Jenny Because they didn't test one gratitude thing in one place. They randomly assigned people to six brief gratitude practices or three control tasks, then measured mood, optimism, life satisfaction, social judgments, indebtedness, and envy, and the effects shifted by both practice and country.
Jenny That country variation ran from tau zero point one zero to zero point one nine, while practice variation ran up to zero point zero eight, so the safest claim was narrow. This is a large experiment, but one gratitude script is not a universal prescription.
Davis That's the thread for me: practice is not portable. Use gratitude as a low-cost mood tool, sure, but if a school, clinic, or app rolls it out across cultures, they should adapt the exercise and measure more than whether people smiled afterward.

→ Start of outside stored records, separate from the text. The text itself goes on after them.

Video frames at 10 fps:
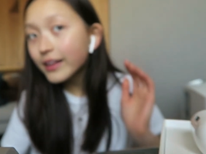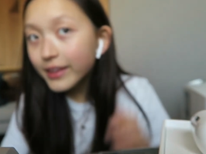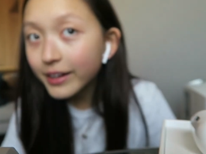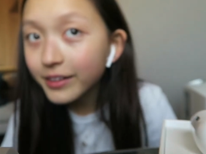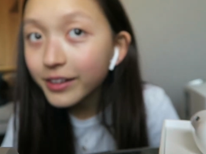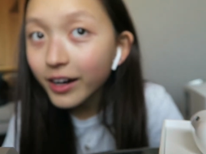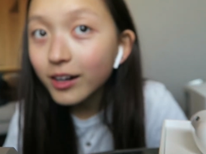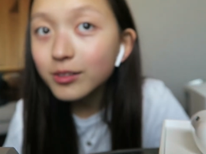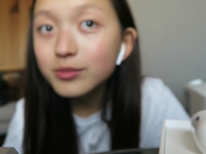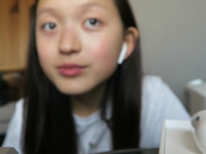There you
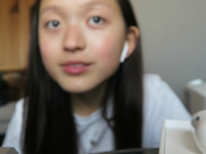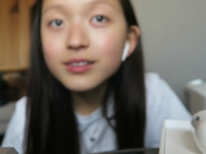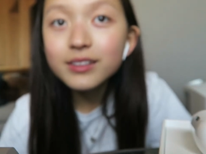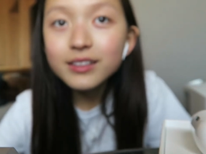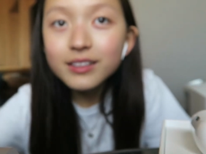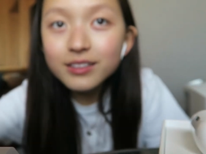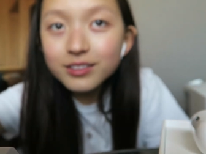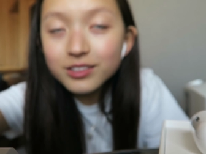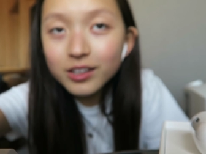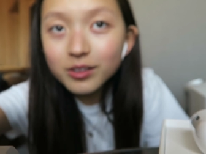go.
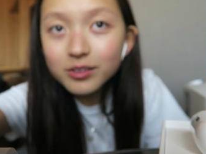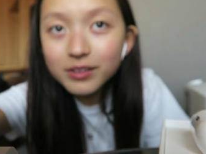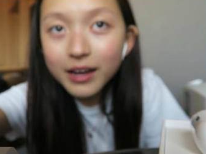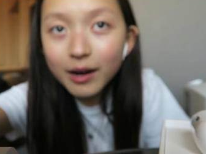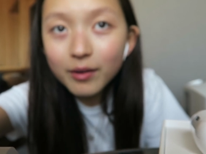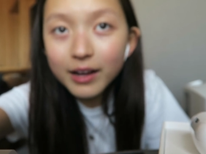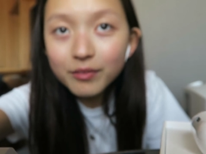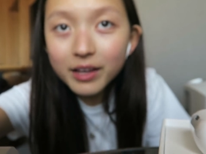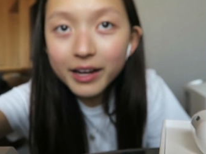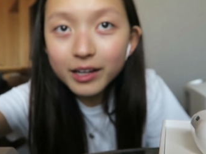So now I
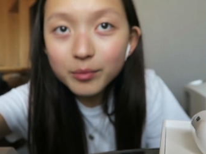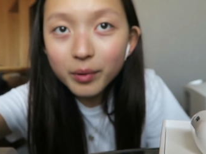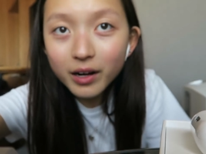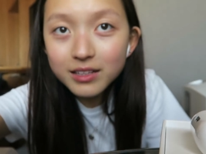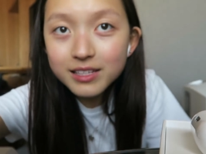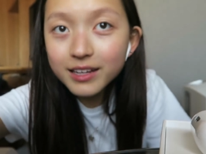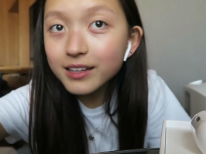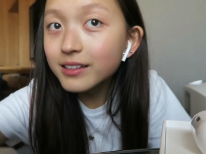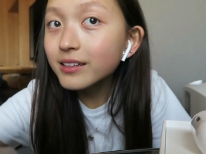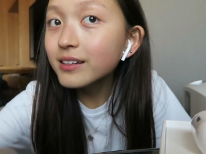have the AirPods
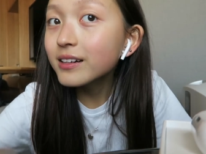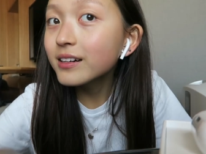in.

Paper 2 Dao Yin practice for student wellbeing: a classroom-based pilot study

Davis That portability warning lands again here, because Dao Yin practice for student wellbeing: a classroom-based pilot study takes a body-based Chinese movement practice and puts it inside an ordinary university course, not a boutique wellness app.
Davis At Taishan University, thirty-eight psychologically vulnerable Chinese undergraduates took sixteen Dao Yin sessions over four months, and Dao Yin here means slow guided movement, breath, and attention used as a body-mind practice.
Davis After the course, students had lower total scores on the SCL-ninety, which is a ninety-item symptom checklist for distress, and they also rated their physical status as better, with symptom effects ranging from small to large.
Jenny But without a control group, how much can we say was Dao Yin itself rather than four months passing, getting attention from an instructor, or being in a supportive class with thirty-seven other students?
Davis That is the key brake on the claim: the authors used paired before-and-after tests, confidence intervals, Cohen's d for effect size, plus focus groups and written narratives, so this shows feasibility and promising signals, not proven efficacy.
Jenny I like the modest version of it: campus mental health doesn't have to mean only clinic referrals, but if a university scales a culturally rooted movement course, it needs a comparison group before calling the practice portable.

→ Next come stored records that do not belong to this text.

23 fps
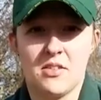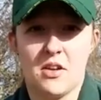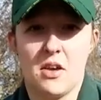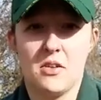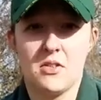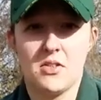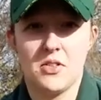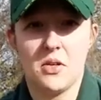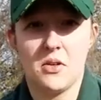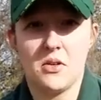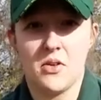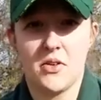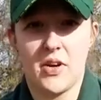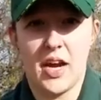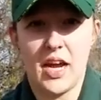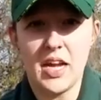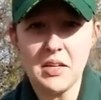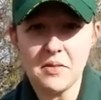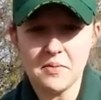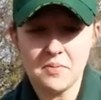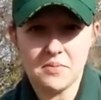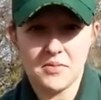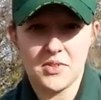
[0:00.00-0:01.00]
also
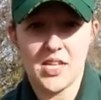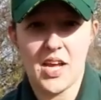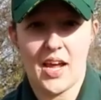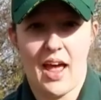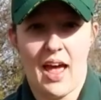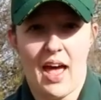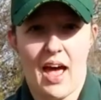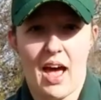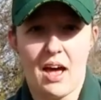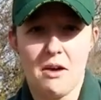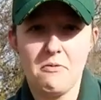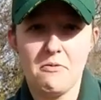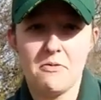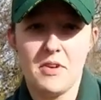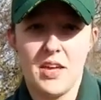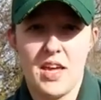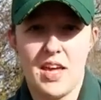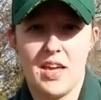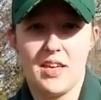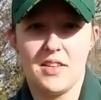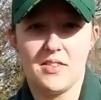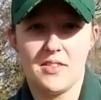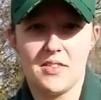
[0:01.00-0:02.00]
great to have
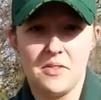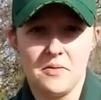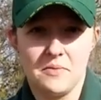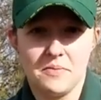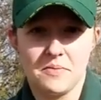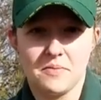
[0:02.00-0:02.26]
is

Paper 3 Developing empathy and socio-emotional wellbeing in emerging adulthood: a mixed-methods longitudinal study of an empathy training among Chinese male STEM students

Jenny That comparison-group question from Dao Yin is exactly why this next one grabbed me: Developing empathy and socio-emotional wellbeing in emerging adulthood, where Zhang, Chen-Bouck, Qiao, and Peng randomly assigned two hundred forty-five Chinese male STEM college students to either usual conditions or a short empathy training.
Jenny The plain finding is that a three-week empathy program seemed to help these students think more carefully about other people's feelings, feel more satisfied with life, act more prosocially, and report better relationships with parents and friends. The training was twenty-one days, with two in-person group sessions, ten journal entries, and three exercises, so this wasn't just a one-off lecture about being nicer.
Davis What would change if the same training were tested with women, non-STEM students, or students outside China, because male engineering-type cohorts can have their own social rules around emotion and friendship?
Jenny That's the brake I’d keep on it, even though the design is much stronger than the last paper: they measured students before training, right after, three months later, and six months later, and they also interviewed twenty-three students who finished the full program. The quantitative models tracked change over time, and the interviews gave the why underneath the numbers, but the population is still narrow: Chinese male STEM students around age eighteen.
Davis So the useful version is not, empathy training works everywhere. It's Practice Is Not Portable again: this specific mix of group sessions, journaling, exercises, and follow-up looks promising for one student group, and a campus could copy the measurement discipline before copying the intervention wholesale.